- _Your task_
Print the records below exactly as they appear. Omit all pictures.

- _Data for this task_
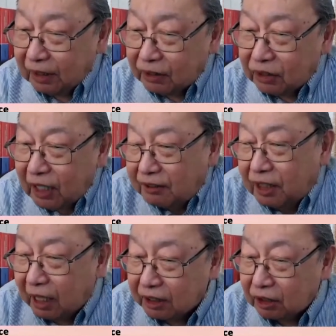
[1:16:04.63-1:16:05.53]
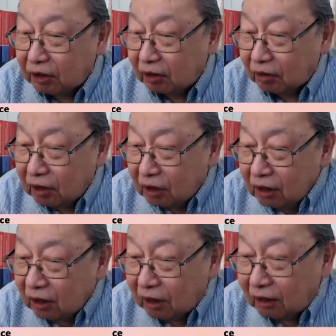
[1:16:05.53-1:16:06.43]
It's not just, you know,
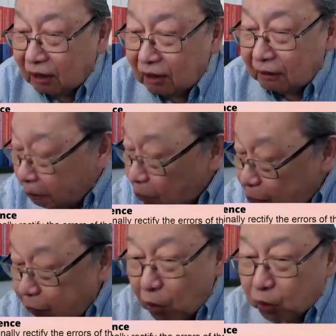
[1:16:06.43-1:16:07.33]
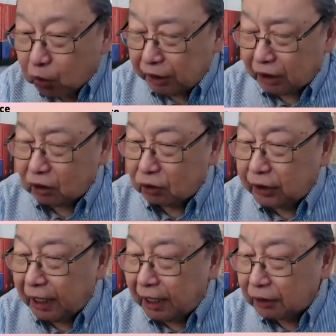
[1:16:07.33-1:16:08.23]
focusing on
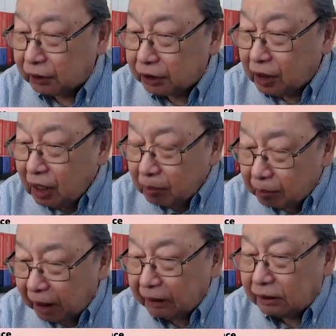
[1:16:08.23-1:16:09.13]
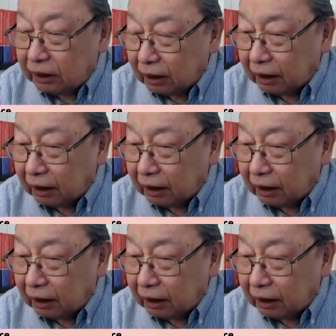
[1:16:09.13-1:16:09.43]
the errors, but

- _Response_
[1:16:04.63-1:16:05.53]
[1:16:05.53-1:16:06.43]
It's not just, you know,
[1:16:06.43-1:16:07.33]
[1:16:07.33-1:16:08.23]
focusing on
[1:16:08.23-1:16:09.13]
[1:16:09.13-1:16:09.43]
the errors, but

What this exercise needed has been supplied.